06. Dezember

Das Gepäck

K
Noch während der Bote sprach, hatte Josef Marias Hand ergriffen und schon hörte man jemanden flüstern: „Aber so eine Volkszählung hat es ja noch nie gegeben!“ Kurz darauf war die ganze Menschenmenge in Aufregung geraten und lief wild durcheinander. Als Josef und Maria aus dem Getümmel entkommen und endlich wieder in ihrem gemeinsamen Zuhause angekommen waren, versuchten sie zunächst einmal, das Gehörte zu verarbeiten. Schließlich stellte Josef mit ernster Miene fest: „Ich bin ein Nachkomme Davids aus der Stadt Bethlehem in Judäa und das liegt so weit entfernt von hier! Wie um alles in der Welt sollen wir diese Reise jetzt nur schaffen?“ Doch Maria sah ihn mit ihren liebevollen Augen an und sprach: „Der Engel sagte, dass Gott mit uns ist!
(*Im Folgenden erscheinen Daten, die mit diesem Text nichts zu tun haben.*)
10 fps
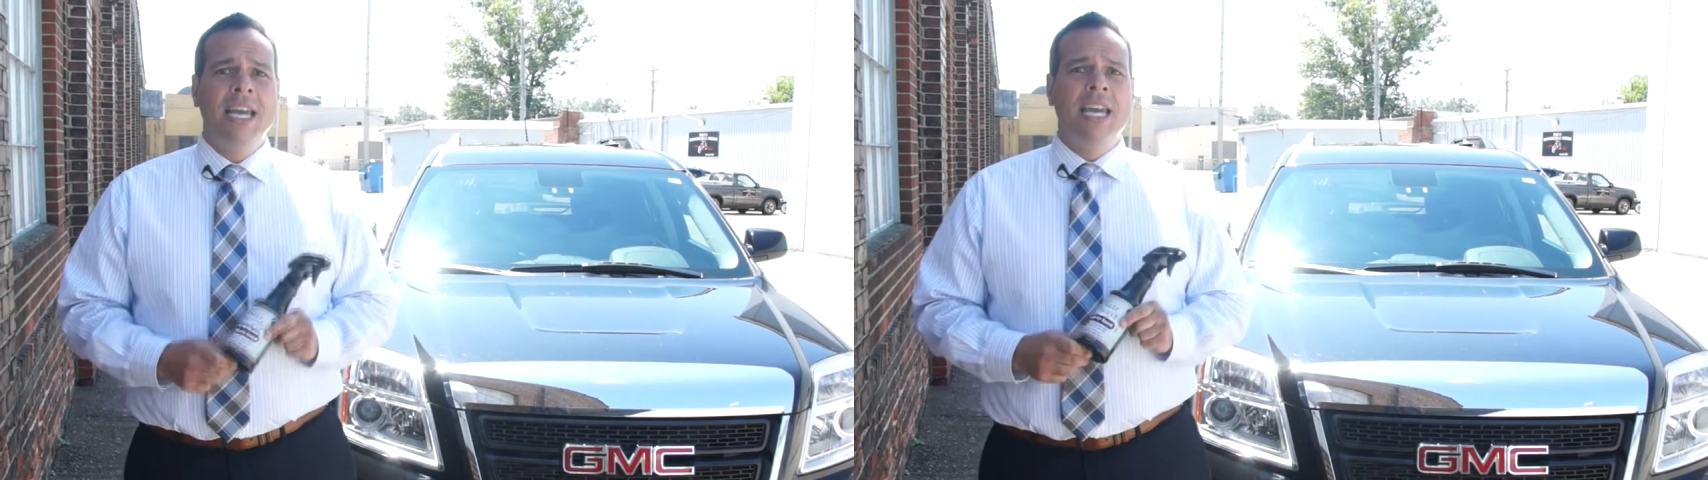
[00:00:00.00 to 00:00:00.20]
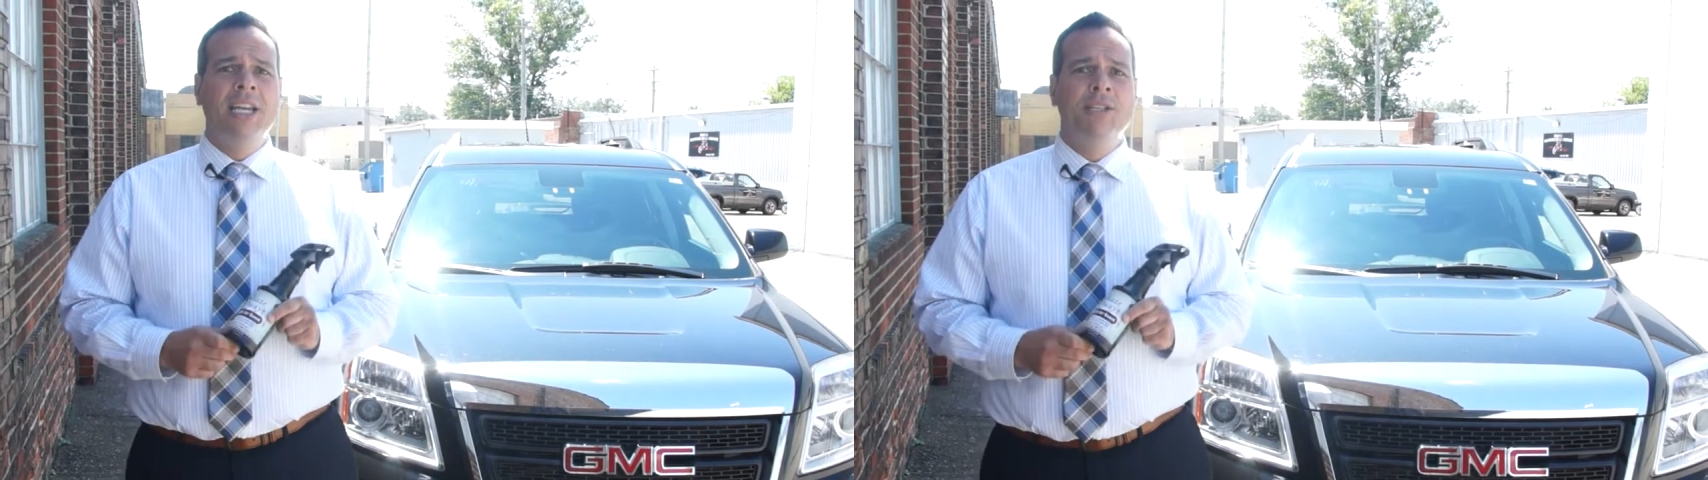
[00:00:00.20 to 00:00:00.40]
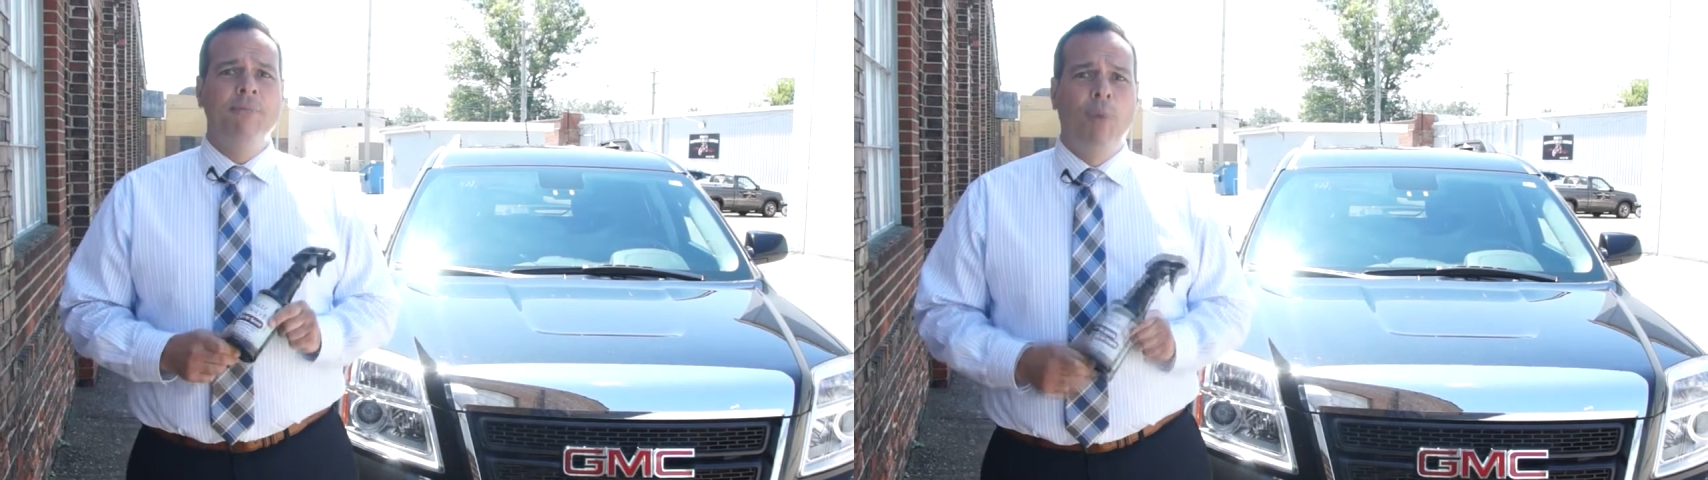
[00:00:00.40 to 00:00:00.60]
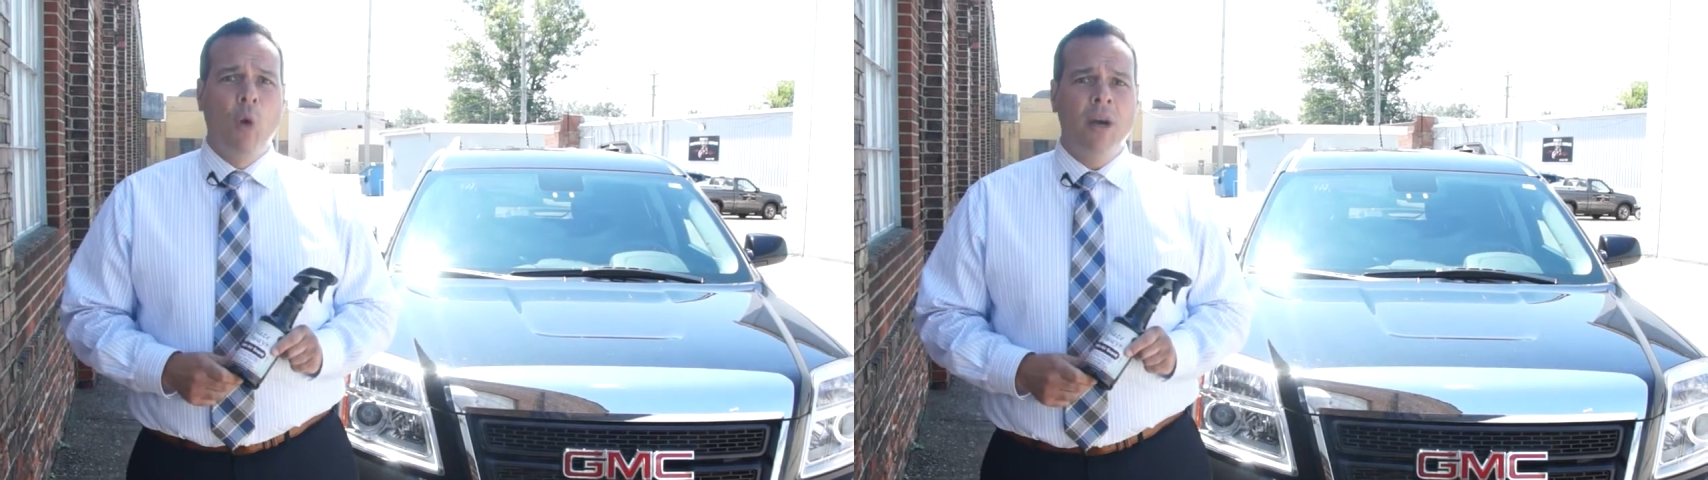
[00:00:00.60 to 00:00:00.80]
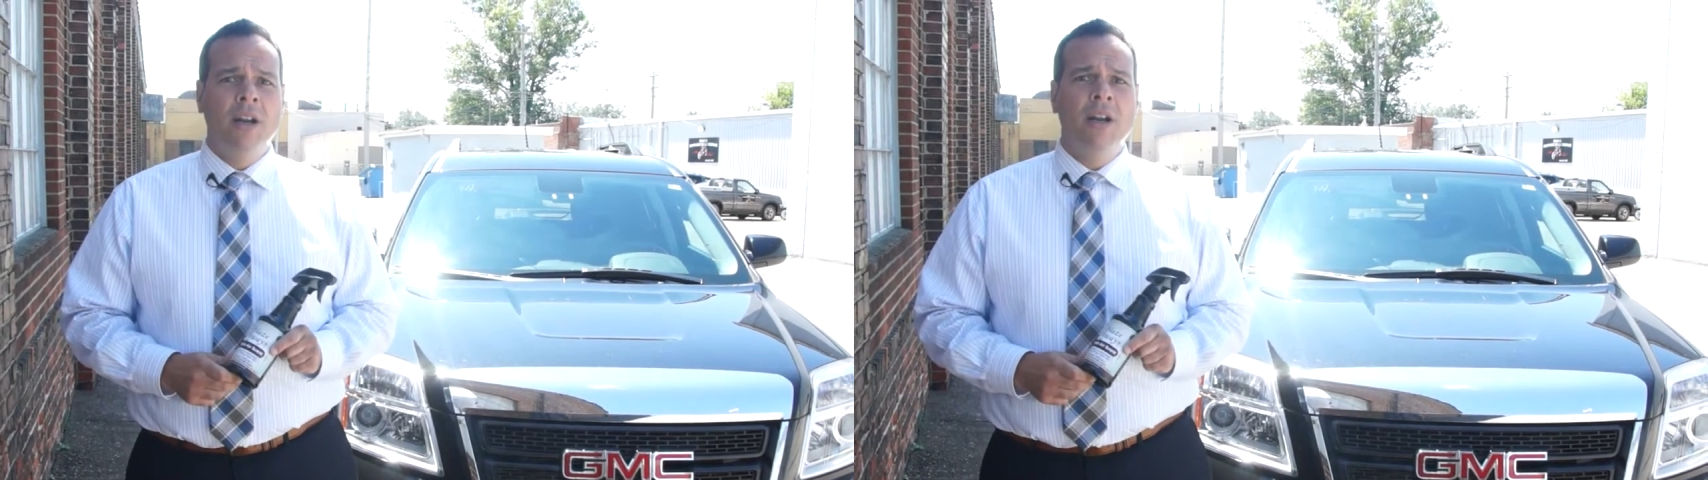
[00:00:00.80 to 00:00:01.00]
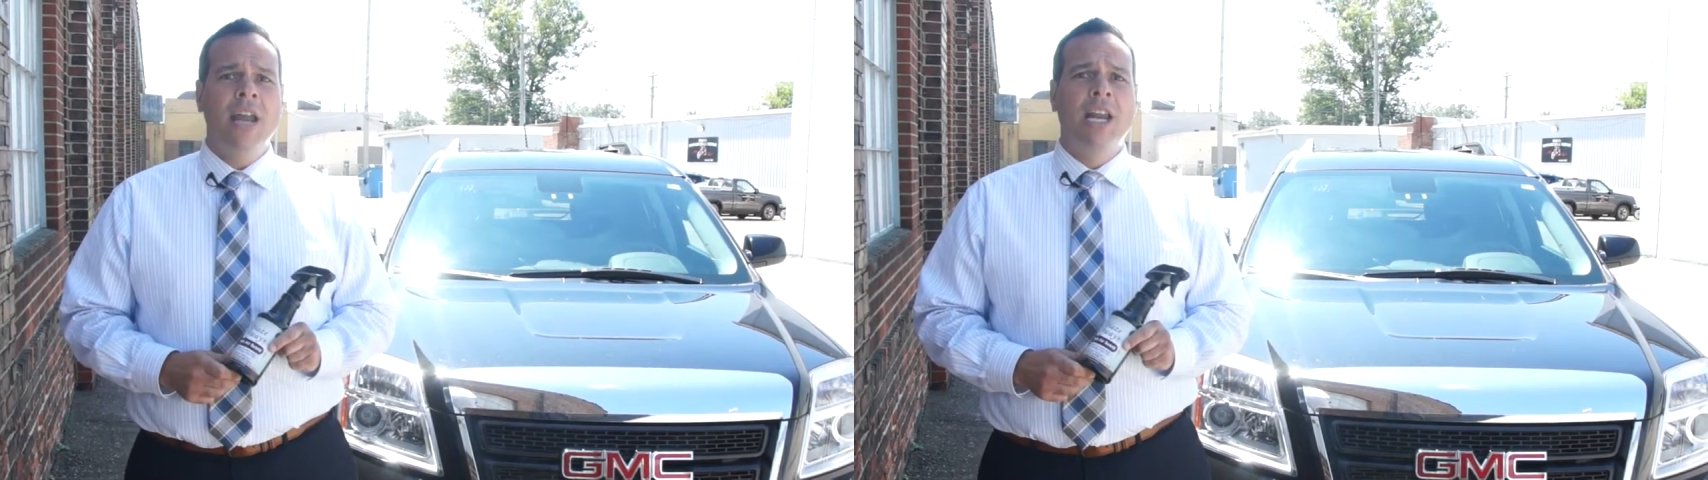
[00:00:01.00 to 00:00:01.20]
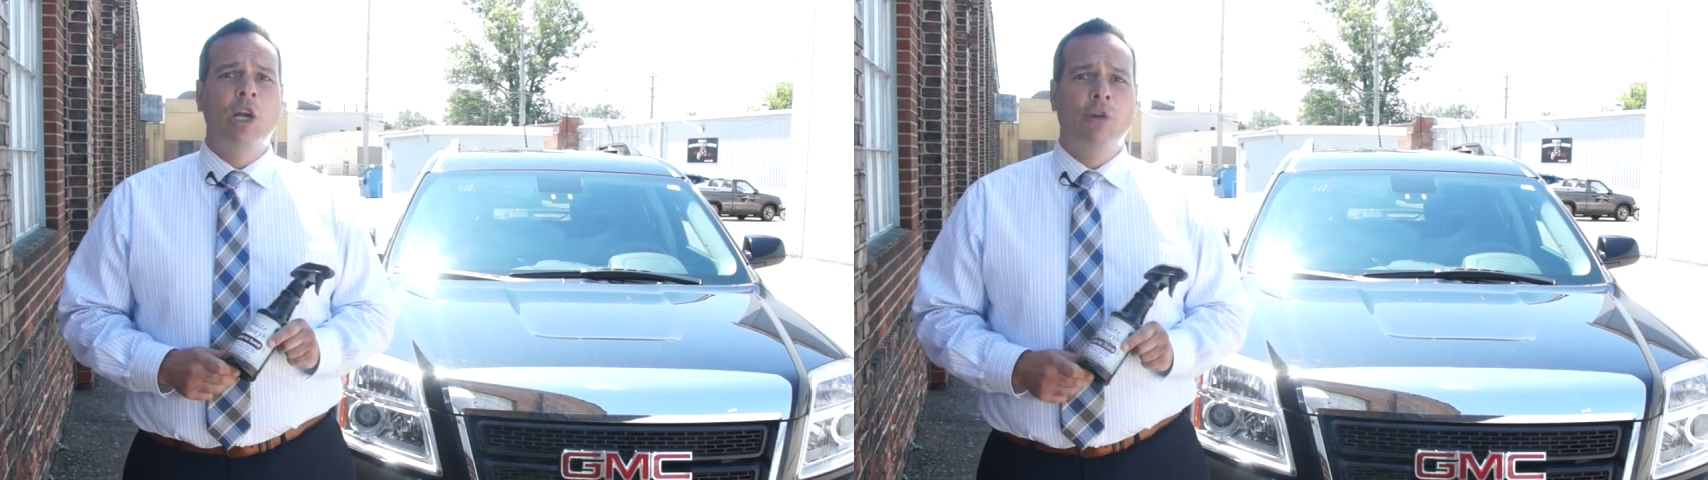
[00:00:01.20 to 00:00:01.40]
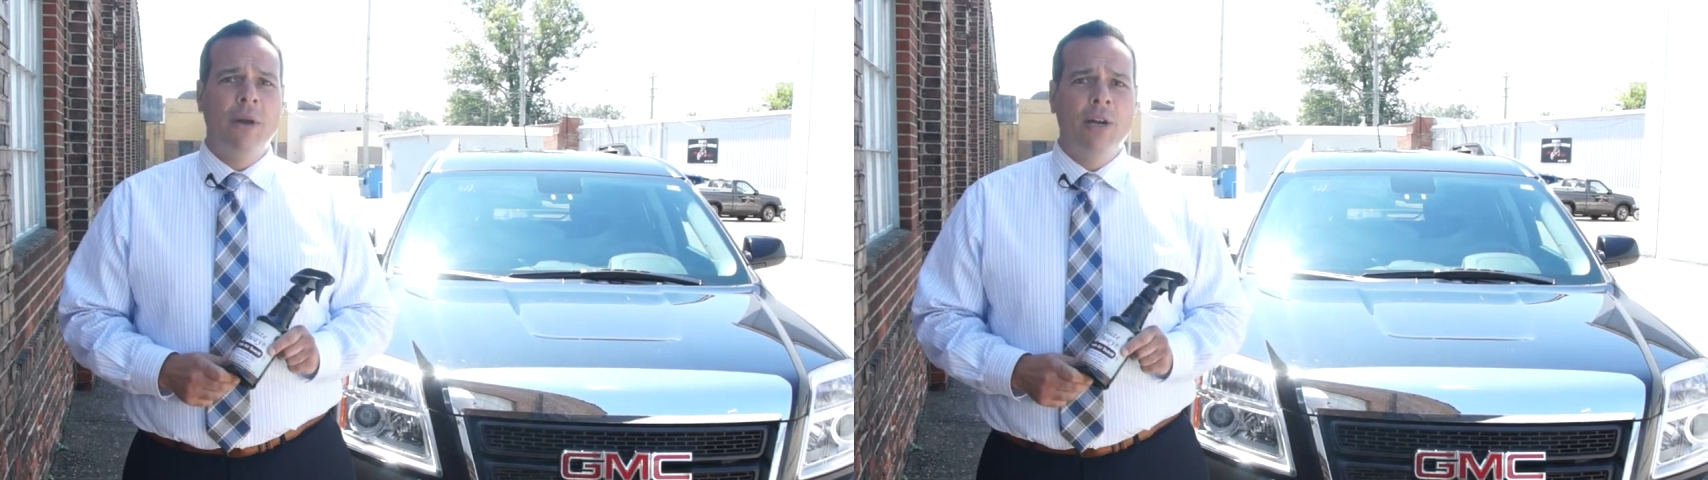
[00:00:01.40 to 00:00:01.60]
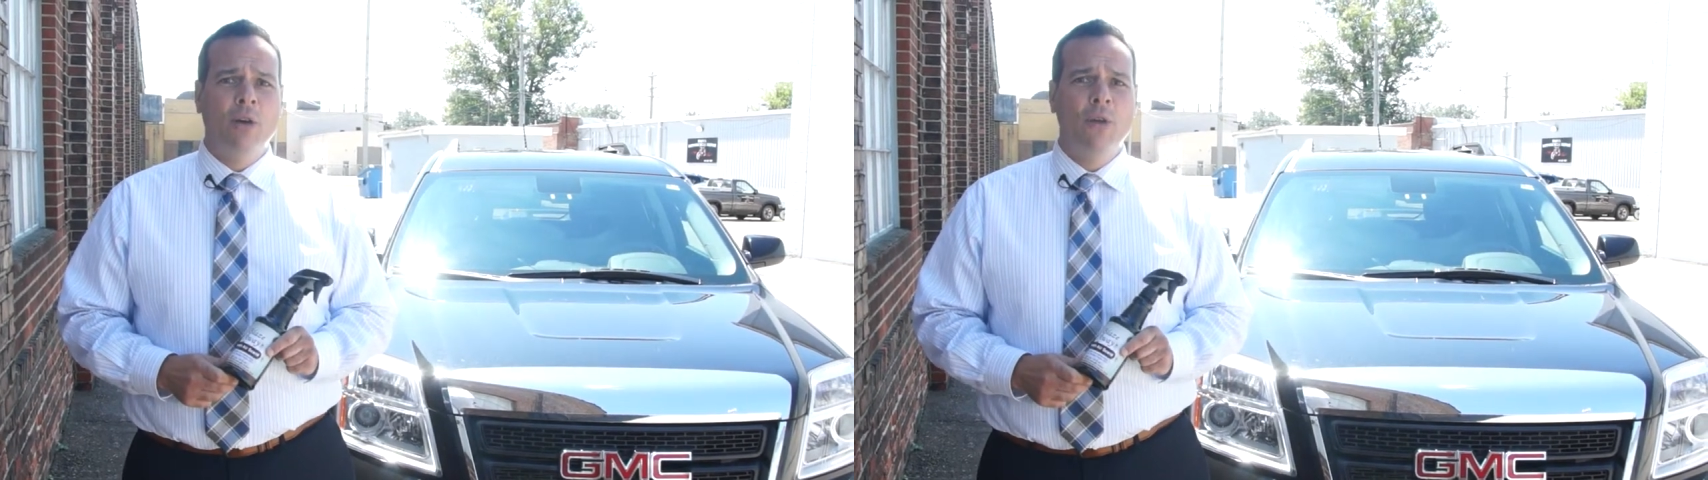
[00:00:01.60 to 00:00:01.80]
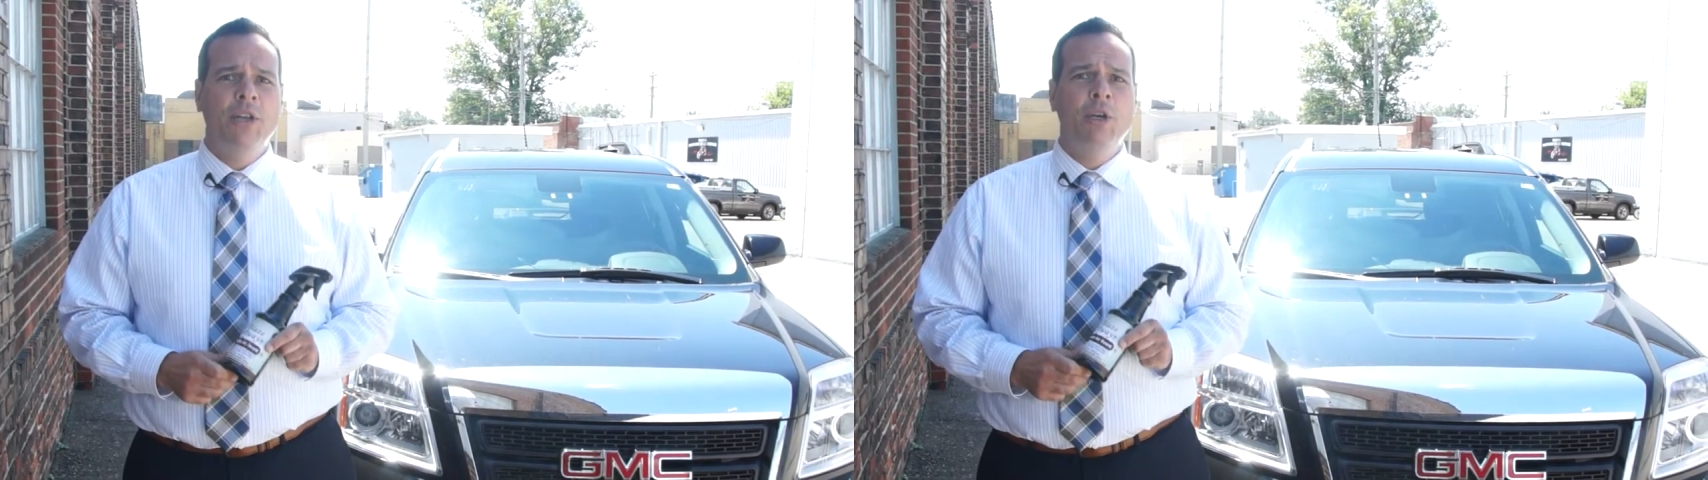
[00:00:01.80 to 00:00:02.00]
It is important and
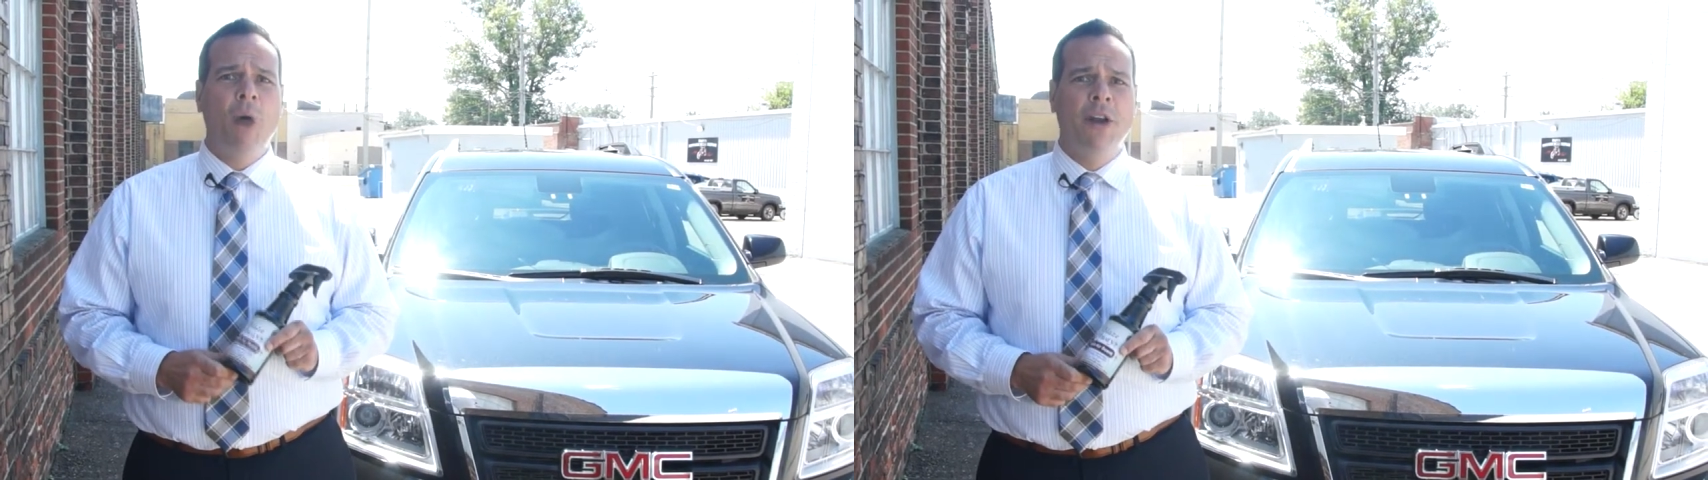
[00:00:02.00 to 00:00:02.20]
critical that you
Also ist es ganz egal, wo wir sein werden!“ „Ja, da hast du Recht!“, erwiderte ihr Josef, der nun auch wieder etwas beruhigter war und sogleich noch einen guten Einfall hatte: „Wie wäre es, wenn ich uns einen Esel besorge, der unser Gepäck oder auch dich trägt, wenn du unterwegs keine Kraft mehr hast?“ „Das ist eine wunderbare Idee, Josef!“, rief Maria erleichtert aus. Und während sich Josef gleich wieder auf den Weg zum Marktplatz machte, begann Maria noch ein paar Brote als Proviant für die lange Reise zu backen, sowie ihre Sachen einzupacken.

E
Maria und Josef mussten sich von Nazareth nach Bethlehem auf die Reise begeben. Was werden sie wohl auf die Reise mit der schwangeren Maria mitgenommen haben? Vielleicht die Windeln für das zu erwartende Baby? Was wohl noch? Die Weihnachtsgeschichten in Lukas 2 und Matthäus 2 geben dazu keine Information. Die Weisen aus dem Morgenland, die dem Stern zum Kind folgen, haben königliche Geschenke im Gepäck: Gold, Weihrauch und Myrrhe.    
Die Adventszeit lädt uns ein, zu schauen, was wir auf unserer Lebensreise so mitschleppen. Auf unserer Lebensreise schleppen wir man so manches mit. Sinnvolles und nicht so sinnvolles. Jesus hat sich zu uns von Gott dem Vater aufgemacht, um uns Belastendes abzunehmen. Die Freude der Hirten und die Ehrfurcht der Weisen, die angesichts des Kindes erfüllt, machen deutlich: Da wurde etwas Belastendes abgenommen und mit Freude im Gepäck ziehen sie von dem Kind weiter. Das will uns die Geschichte von dem Jesuskind mit auf den Lebensweg geben.